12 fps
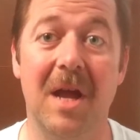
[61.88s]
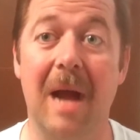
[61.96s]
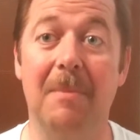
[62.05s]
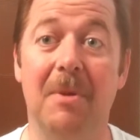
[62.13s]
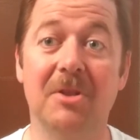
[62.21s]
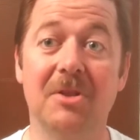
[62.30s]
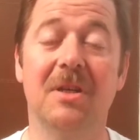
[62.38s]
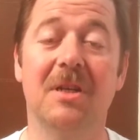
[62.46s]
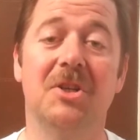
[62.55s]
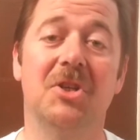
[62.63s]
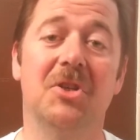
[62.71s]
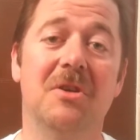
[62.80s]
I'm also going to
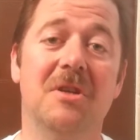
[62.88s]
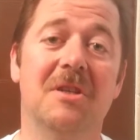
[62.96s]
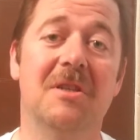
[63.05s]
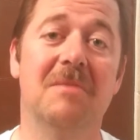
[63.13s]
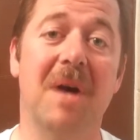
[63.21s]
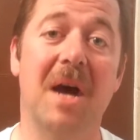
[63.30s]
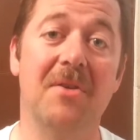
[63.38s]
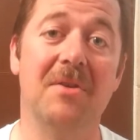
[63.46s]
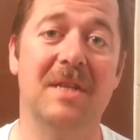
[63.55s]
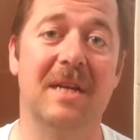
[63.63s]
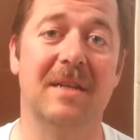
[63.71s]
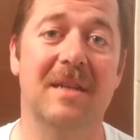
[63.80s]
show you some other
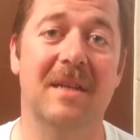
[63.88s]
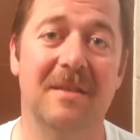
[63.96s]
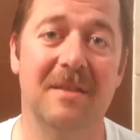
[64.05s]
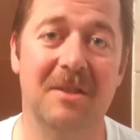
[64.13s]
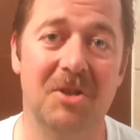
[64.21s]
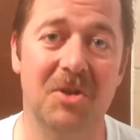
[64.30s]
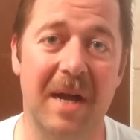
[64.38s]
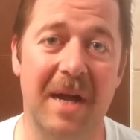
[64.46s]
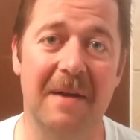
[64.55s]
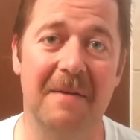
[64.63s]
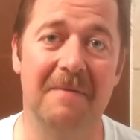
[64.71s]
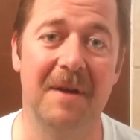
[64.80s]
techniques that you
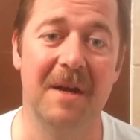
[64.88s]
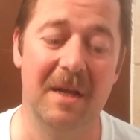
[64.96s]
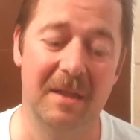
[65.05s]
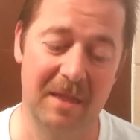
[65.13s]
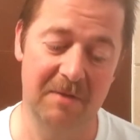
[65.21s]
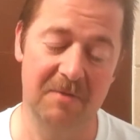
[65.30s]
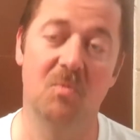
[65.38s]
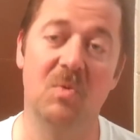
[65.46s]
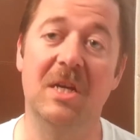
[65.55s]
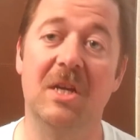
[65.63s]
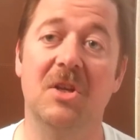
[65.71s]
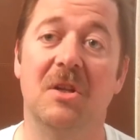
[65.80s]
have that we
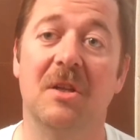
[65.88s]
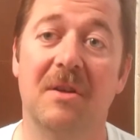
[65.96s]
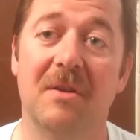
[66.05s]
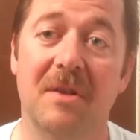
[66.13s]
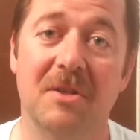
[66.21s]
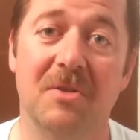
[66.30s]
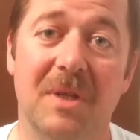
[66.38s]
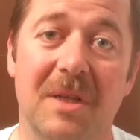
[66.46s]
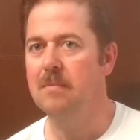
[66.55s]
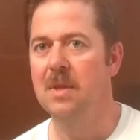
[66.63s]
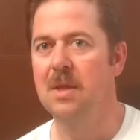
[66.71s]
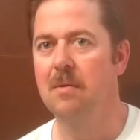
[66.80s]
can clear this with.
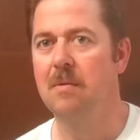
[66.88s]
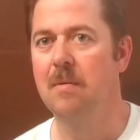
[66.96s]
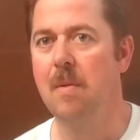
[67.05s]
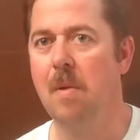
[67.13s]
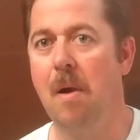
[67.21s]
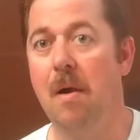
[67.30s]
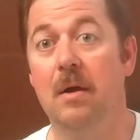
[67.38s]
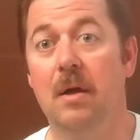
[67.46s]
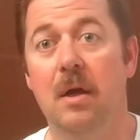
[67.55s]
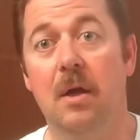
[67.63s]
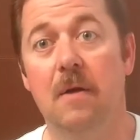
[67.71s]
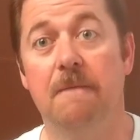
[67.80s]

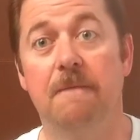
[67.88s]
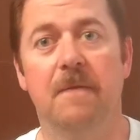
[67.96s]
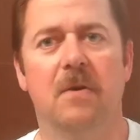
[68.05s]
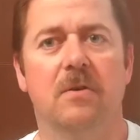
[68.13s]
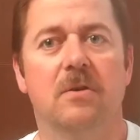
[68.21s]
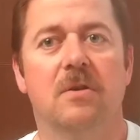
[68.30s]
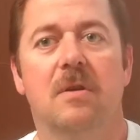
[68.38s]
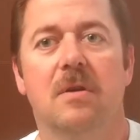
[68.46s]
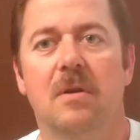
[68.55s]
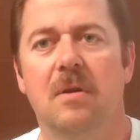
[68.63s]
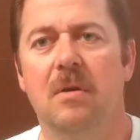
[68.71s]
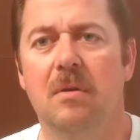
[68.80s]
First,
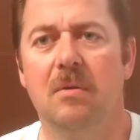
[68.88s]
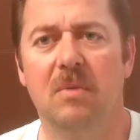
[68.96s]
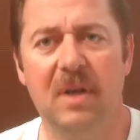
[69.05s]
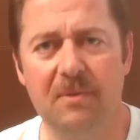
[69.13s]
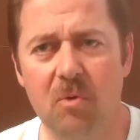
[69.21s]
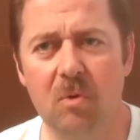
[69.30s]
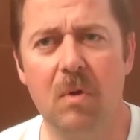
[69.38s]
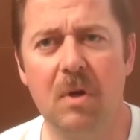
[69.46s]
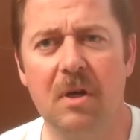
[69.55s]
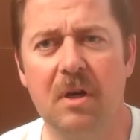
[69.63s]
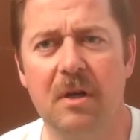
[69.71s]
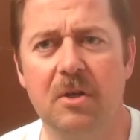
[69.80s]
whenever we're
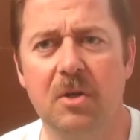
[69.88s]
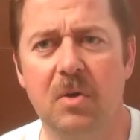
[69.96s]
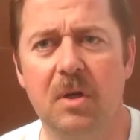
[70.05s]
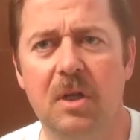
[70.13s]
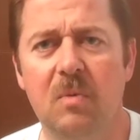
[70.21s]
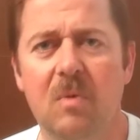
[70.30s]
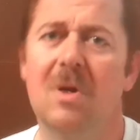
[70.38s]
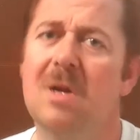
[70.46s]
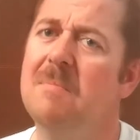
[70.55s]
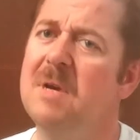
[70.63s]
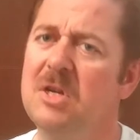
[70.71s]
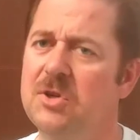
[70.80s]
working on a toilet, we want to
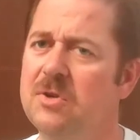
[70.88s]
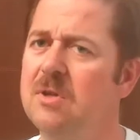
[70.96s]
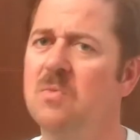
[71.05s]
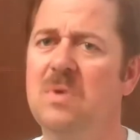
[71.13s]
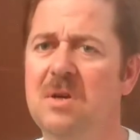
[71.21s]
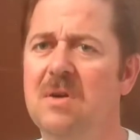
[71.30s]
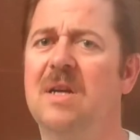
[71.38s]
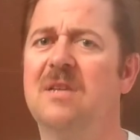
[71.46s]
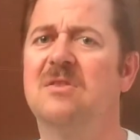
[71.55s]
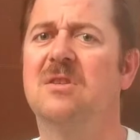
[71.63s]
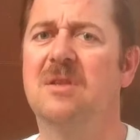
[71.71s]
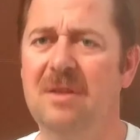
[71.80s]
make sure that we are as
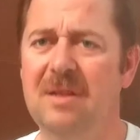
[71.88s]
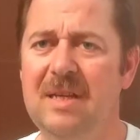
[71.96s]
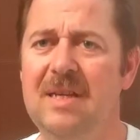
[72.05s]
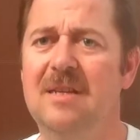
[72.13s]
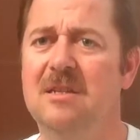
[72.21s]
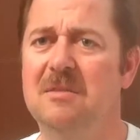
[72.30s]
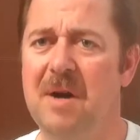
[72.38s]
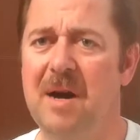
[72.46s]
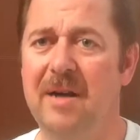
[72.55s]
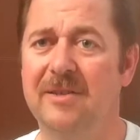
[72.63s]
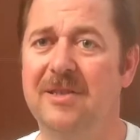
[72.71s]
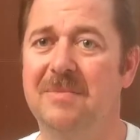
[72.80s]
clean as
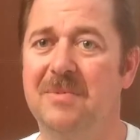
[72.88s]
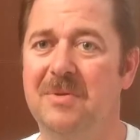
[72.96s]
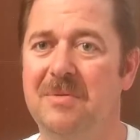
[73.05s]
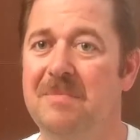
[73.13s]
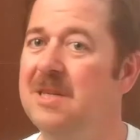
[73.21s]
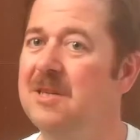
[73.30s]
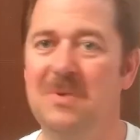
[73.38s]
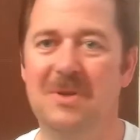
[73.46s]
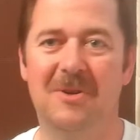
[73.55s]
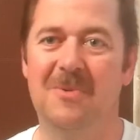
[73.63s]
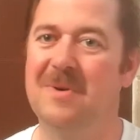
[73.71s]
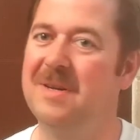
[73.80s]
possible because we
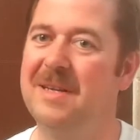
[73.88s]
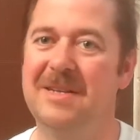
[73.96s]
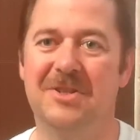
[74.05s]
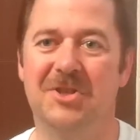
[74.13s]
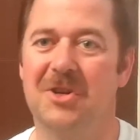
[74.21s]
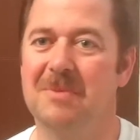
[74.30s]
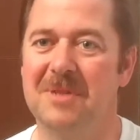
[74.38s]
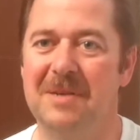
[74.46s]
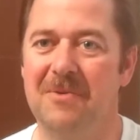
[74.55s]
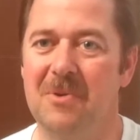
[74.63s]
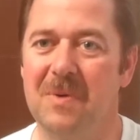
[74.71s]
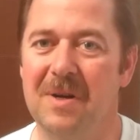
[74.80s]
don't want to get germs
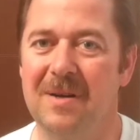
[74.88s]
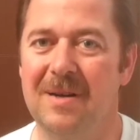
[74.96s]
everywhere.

To do
Every record above must reappear exactly in the answer, minus its pictures.

Exercise result
12 fps
[61.88s]
[61.96s]
[62.05s]
[62.13s]
[62.21s]
[62.30s]
[62.38s]
[62.46s]
[62.55s]
[62.63s]
[62.71s]
[62.80s]
I'm also going to
[62.88s]
[62.96s]
[63.05s]
[63.13s]
[63.21s]
[63.30s]
[63.38s]
[63.46s]
[63.55s]
[63.63s]
[63.71s]
[63.80s]
show you some other
[63.88s]
[63.96s]
[64.05s]
[64.13s]
[64.21s]
[64.30s]
[64.38s]
[64.46s]
[64.55s]
[64.63s]
[64.71s]
[64.80s]
techniques that you
[64.88s]
[64.96s]
[65.05s]
[65.13s]
[65.21s]
[65.30s]
[65.38s]
[65.46s]
[65.55s]
[65.63s]
[65.71s]
[65.80s]
have that we
[65.88s]
[65.96s]
[66.05s]
[66.13s]
[66.21s]
[66.30s]
[66.38s]
[66.46s]
[66.55s]
[66.63s]
[66.71s]
[66.80s]
can clear this with.
[66.88s]
[66.96s]
[67.05s]
[67.13s]
[67.21s]
[67.30s]
[67.38s]
[67.46s]
[67.55s]
[67.63s]
[67.71s]
[67.80s]

[67.88s]
[67.96s]
[68.05s]
[68.13s]
[68.21s]
[68.30s]
[68.38s]
[68.46s]
[68.55s]
[68.63s]
[68.71s]
[68.80s]
First,
[68.88s]
[68.96s]
[69.05s]
[69.13s]
[69.21s]
[69.30s]
[69.38s]
[69.46s]
[69.55s]
[69.63s]
[69.71s]
[69.80s]
whenever we're
[69.88s]
[69.96s]
[70.05s]
[70.13s]
[70.21s]
[70.30s]
[70.38s]
[70.46s]
[70.55s]
[70.63s]
[70.71s]
[70.80s]
working on a toilet, we want to
[70.88s]
[70.96s]
[71.05s]
[71.13s]
[71.21s]
[71.30s]
[71.38s]
[71.46s]
[71.55s]
[71.63s]
[71.71s]
[71.80s]
make sure that we are as
[71.88s]
[71.96s]
[72.05s]
[72.13s]
[72.21s]
[72.30s]
[72.38s]
[72.46s]
[72.55s]
[72.63s]
[72.71s]
[72.80s]
clean as
[72.88s]
[72.96s]
[73.05s]
[73.13s]
[73.21s]
[73.30s]
[73.38s]
[73.46s]
[73.55s]
[73.63s]
[73.71s]
[73.80s]
possible because we
[73.88s]
[73.96s]
[74.05s]
[74.13s]
[74.21s]
[74.30s]
[74.38s]
[74.46s]
[74.55s]
[74.63s]
[74.71s]
[74.80s]
don't want to get germs
[74.88s]
[74.96s]
everywhere.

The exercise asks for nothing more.